WHAT THE TASK ASKS: Leaving out any pictures, print the entries that follow exactly as they stand.
┌─ RECORDS
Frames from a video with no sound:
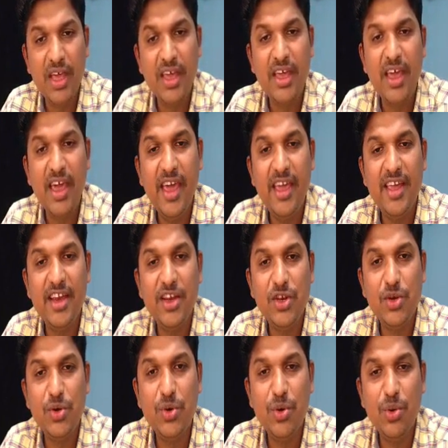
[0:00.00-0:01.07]
k
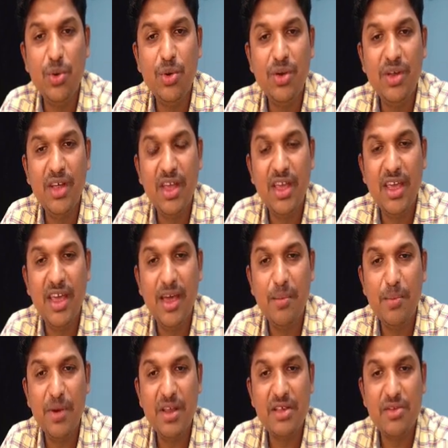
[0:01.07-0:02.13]
into k
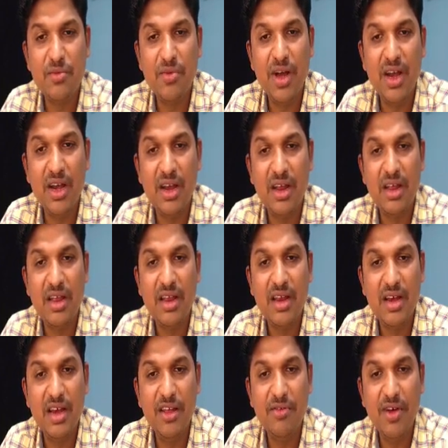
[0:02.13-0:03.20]
plus 1
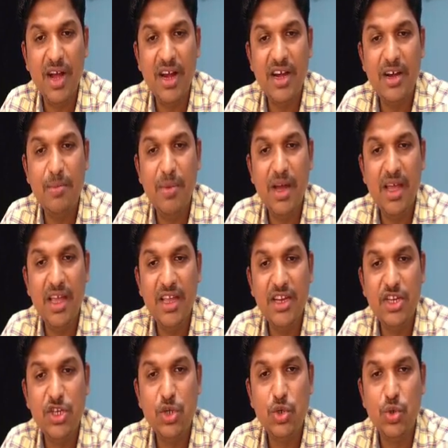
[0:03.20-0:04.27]
divided by
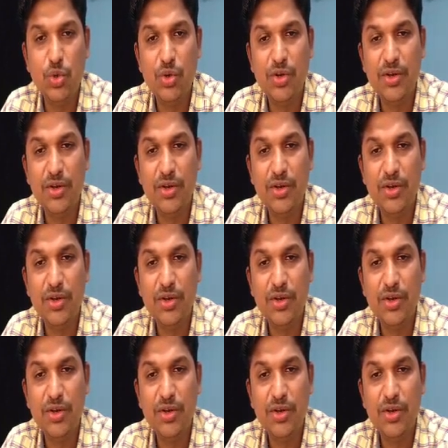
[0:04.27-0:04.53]
2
└─
YOUR RESPONSE:
Frames from a video with no sound:
[0:00.00-0:01.07]
k
[0:01.07-0:02.13]
into k
[0:02.13-0:03.20]
plus 1
[0:03.20-0:04.27]
divided by
[0:04.27-0:04.53]
2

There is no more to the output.